Minutes later, my parents and I were on our way to the Webb City Urgent Care. Immediately, the doctor gave me a tube to breathe into. I felt like dark Vader. I could breathe a little easier, but not much. The doctor did an X-Ray on my throat, and disappeared with my parents shortly after.
“Sweetie, we need to go to Freeman hospital. The X-Ray machine isn’t working.” My mom said as they walked back into the room.
“How does that even happen?”
No one answered. They all looked at each other with a loss for words. My dad broke the awkward silence and said, “It’s time to go.”
When we walked into the emergency room, the staff immediately put me in a wheel chair and pushed me into a private room. A male nurse walked in and started hooking me up with all kinds of cold gel pads on my chest.
“Dang. I’ve never gotten back here so fast. Usually we have to wait in line.” I said from my new hospital bed.
“Yep. I know.” My mom stuttered.
“Is something going on? You’re acting strange. Actually both you and dad.”
“Everything is fine.” She said avoiding eye contact. Then she watched the nurse get the needle and IV ready. I grabbed her hand, and squeezed it until the needle pierced my skin.
It hurt every stinking time. The nurse finished and walked out of the room, while I glared at the back of his head.
“I despise hospitals and everyone that works in them.”
“Well I’m thankful for them. After all, you wouldn’t be alive right now. You can’t forget they saved your life many years ago.”
I laid back into the bed, trying not to move my IV arm. “I try not to think about it.”

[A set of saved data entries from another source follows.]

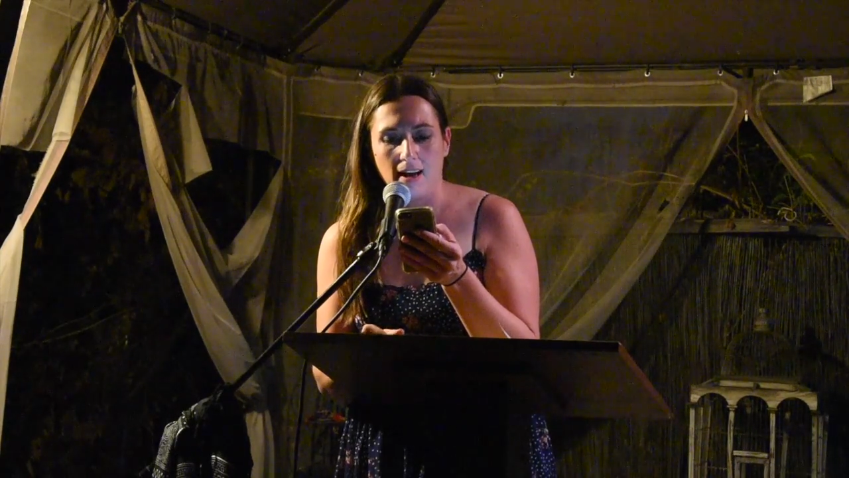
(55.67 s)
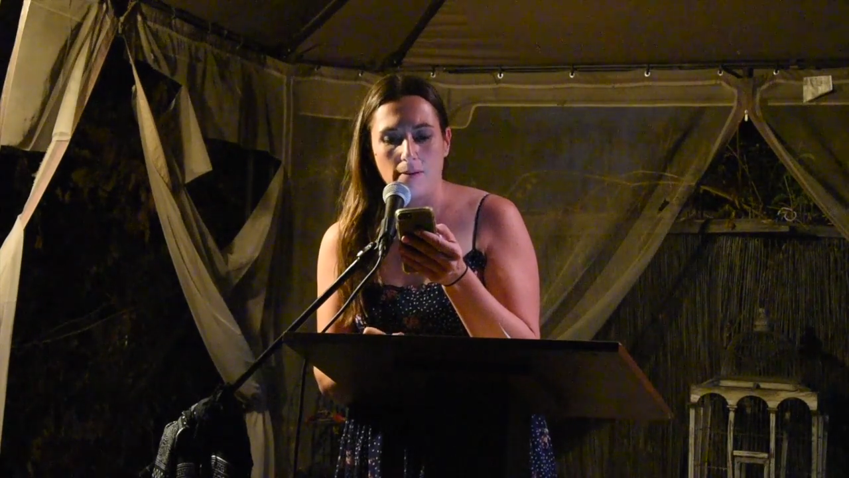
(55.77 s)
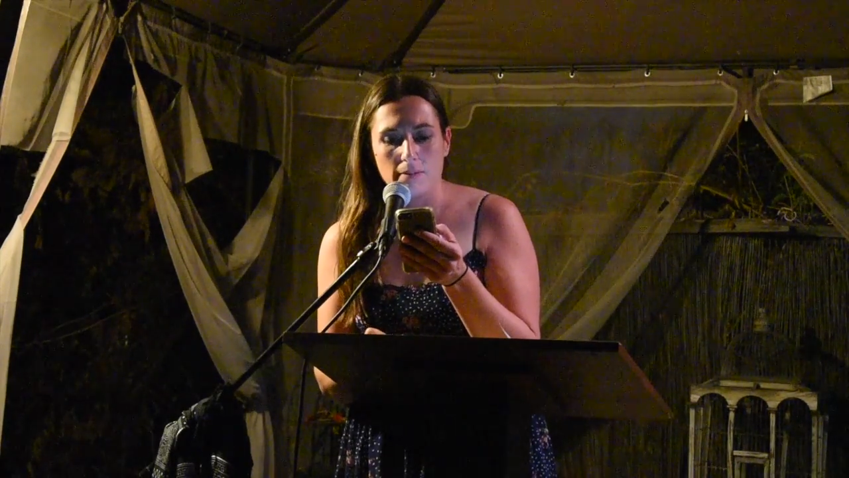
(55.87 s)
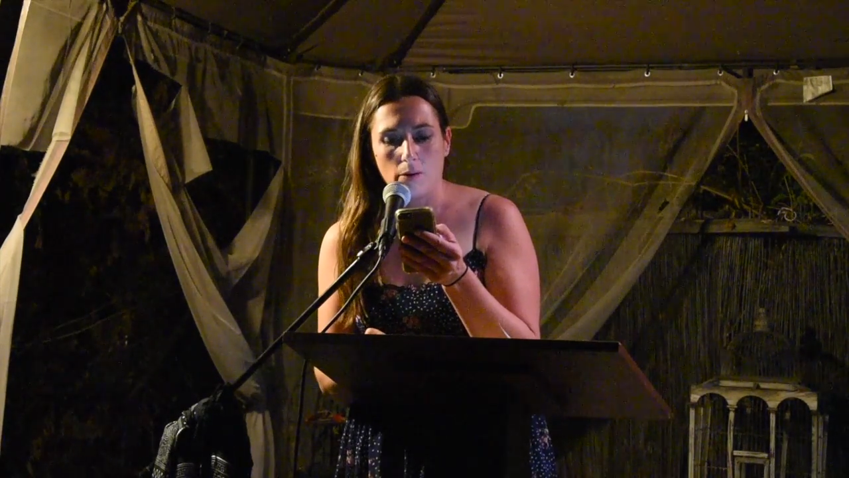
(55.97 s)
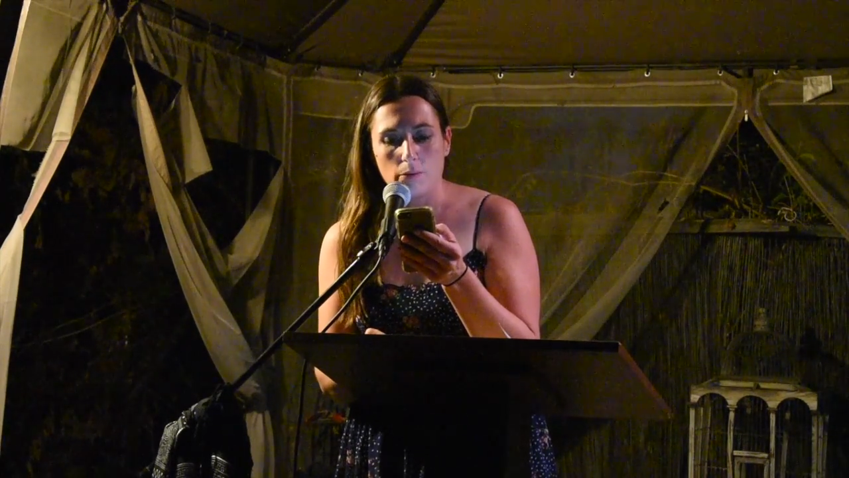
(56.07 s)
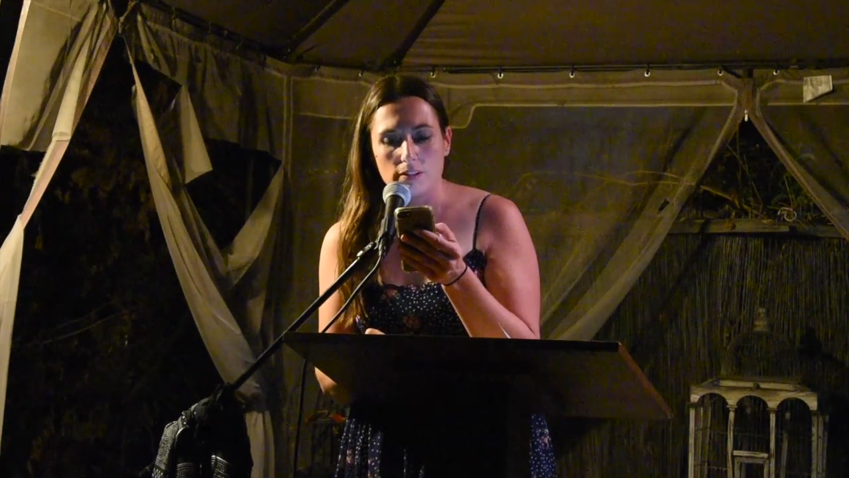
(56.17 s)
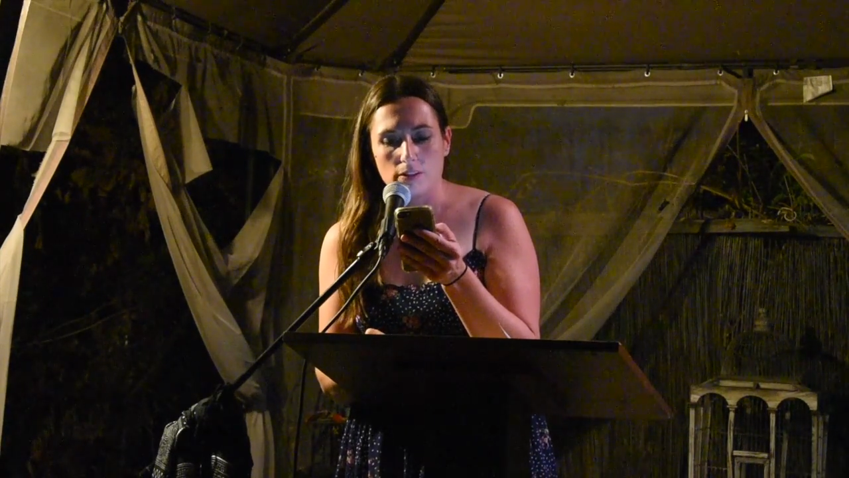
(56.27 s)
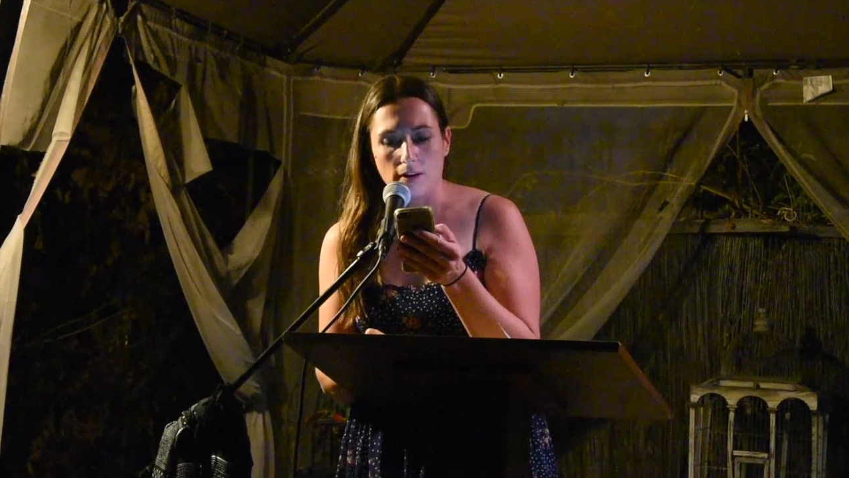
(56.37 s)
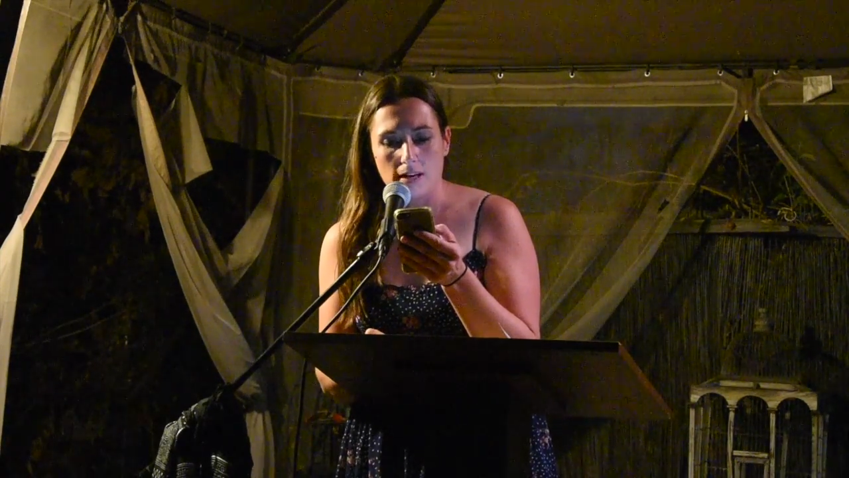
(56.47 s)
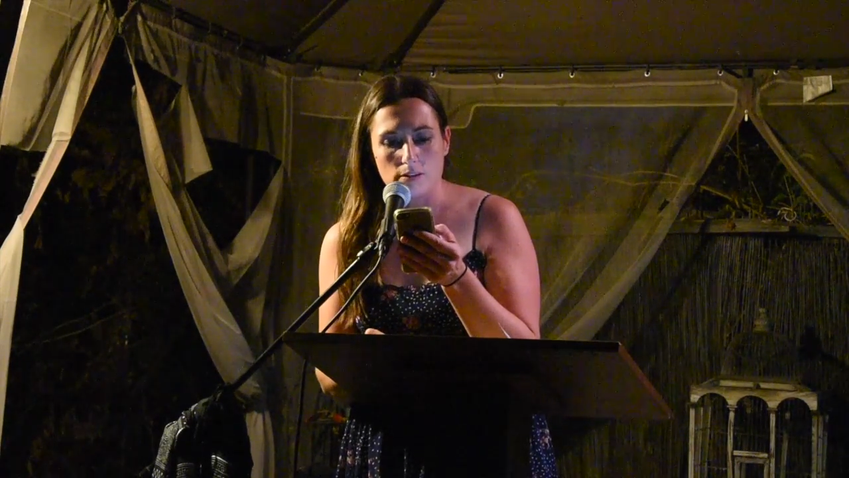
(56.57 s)
I'm not one to
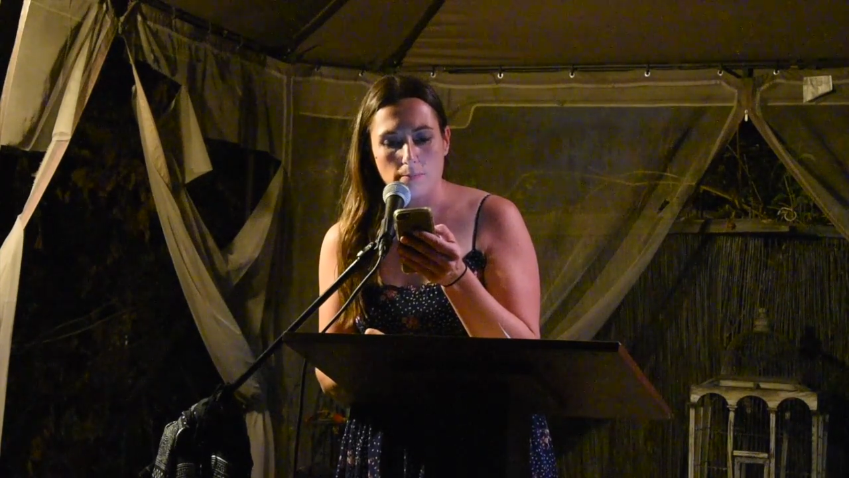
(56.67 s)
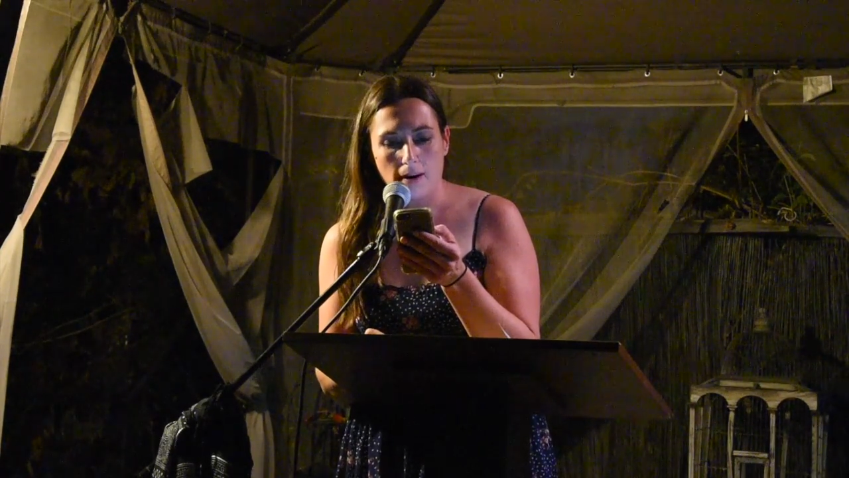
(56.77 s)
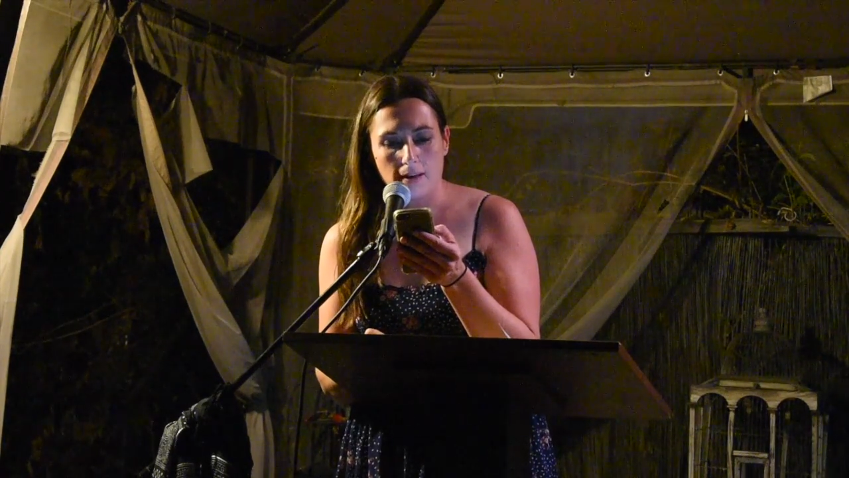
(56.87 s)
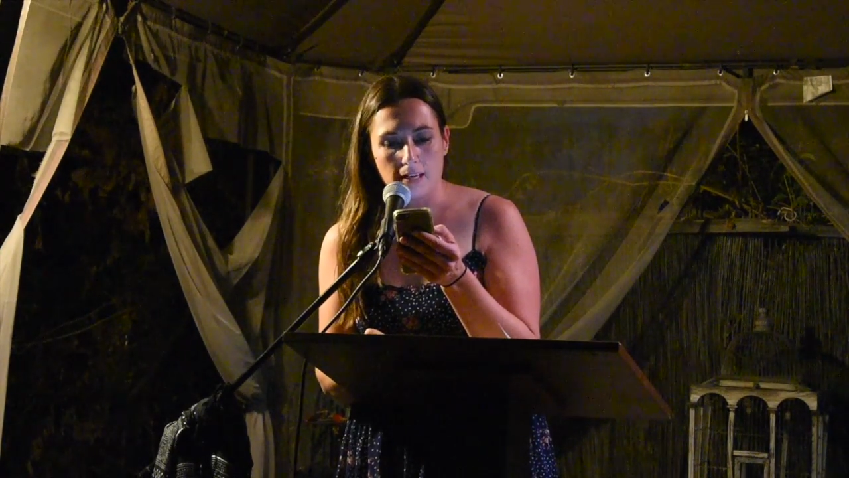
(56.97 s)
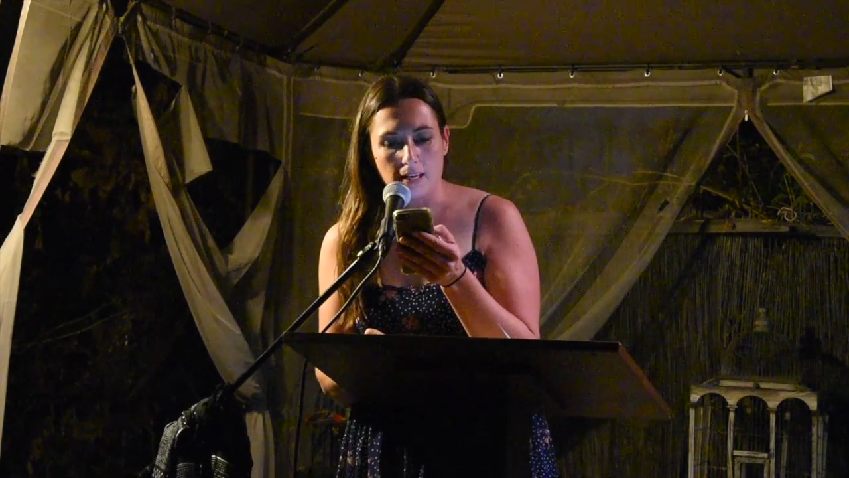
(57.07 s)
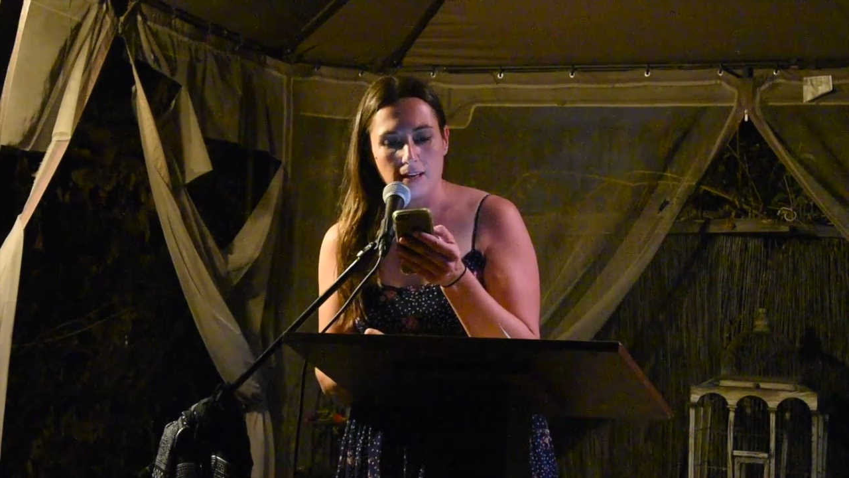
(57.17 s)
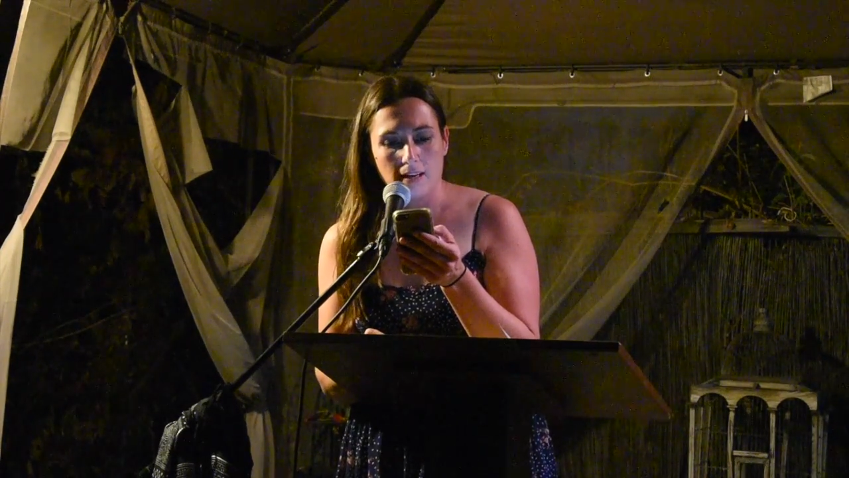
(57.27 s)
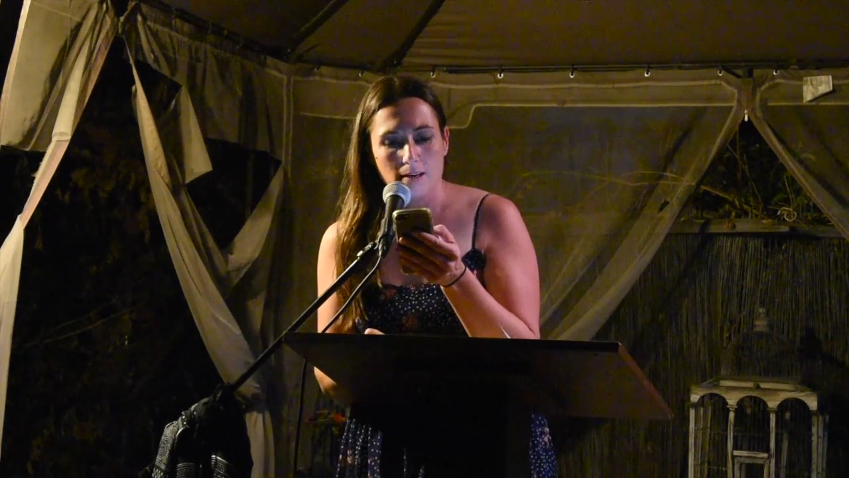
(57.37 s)
crash a party,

But it was too late. The memory flooded my mind. When I was four years old, my kidney’s shut down
. I was hospitalized for thirteen days. I had a blood transfusion, and was given a shot about five times a day. Those were some of the worst memories of my life.
“But, some good came out of it remember?”
“Like?”
“Like for one, God blessed us with a miracle.” She scooted her chair closer to my bed. I knew she loved telling this story, so I just listened. She continued, “You were supposed to have a very dangerous surgery. The doctors were on their way to start your operation, when your dad met them in the hallway. He told them you were suddenly better and told them not to do it. They didn’t believe him… so they went to see for themselves. They saw you sitting upright, talking, and eating like nothing was wrong. Your fever had dropped, and the doctors said it was a pure miracle. They decided not to go through with the surgery.” She finished teary eyed, and gave me a warm smile.

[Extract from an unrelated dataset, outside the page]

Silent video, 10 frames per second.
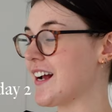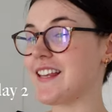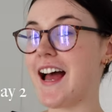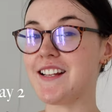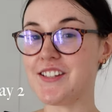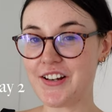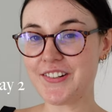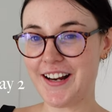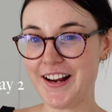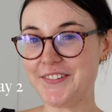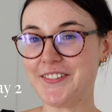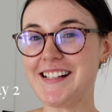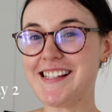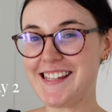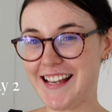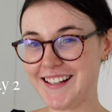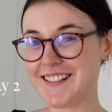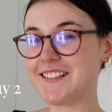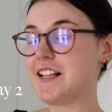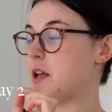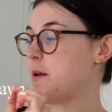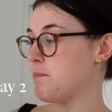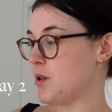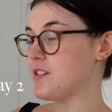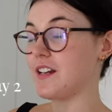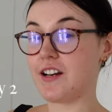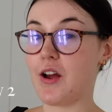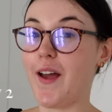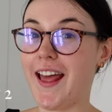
I don't know what a single music note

The doctor and my dad walked back into the room.
The doctor explained to me that my throat had been closing shut. Urgent Care had an ambulance ready, but the doctor thought the sight of the ambulance could freak me out and cause me to hyperventilate. They had to keep me calm, so that was the reason my parents drove me to the hospital. He said it was a rare incident, but the swelling should be going down within time. I needed to stay overnight in the hospital just in case.
That night, I called my coaches to tell them I couldn’t make it to the competition the next day. They understood, but it killed me on the inside. My mom slept beside me in a chair, while my dad was in a recliner in the corner. A nurse woke us up in the middle of the night to check on me. I couldn’t fall back to sleep after that. My mom stayed up to talk to me for a while.

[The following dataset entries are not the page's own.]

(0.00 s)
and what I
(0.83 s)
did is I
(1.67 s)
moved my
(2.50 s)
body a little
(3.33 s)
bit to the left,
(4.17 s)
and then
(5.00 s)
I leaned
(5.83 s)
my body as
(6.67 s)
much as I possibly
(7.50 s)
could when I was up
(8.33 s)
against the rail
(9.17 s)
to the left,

“You know... Something else good came out of that incident many years ago.”
“What was that?”
“That’s when you came out of your shell for the first time. Don’t you remember?”
Of course. I remembered that night when I was hospitalized many years ago. I was extremely shy to everyone until that moment. The nurse woke me up in the middle of the night per usual. She flipped on the lights and grabbed my arm for a shot. I decided I had had enough.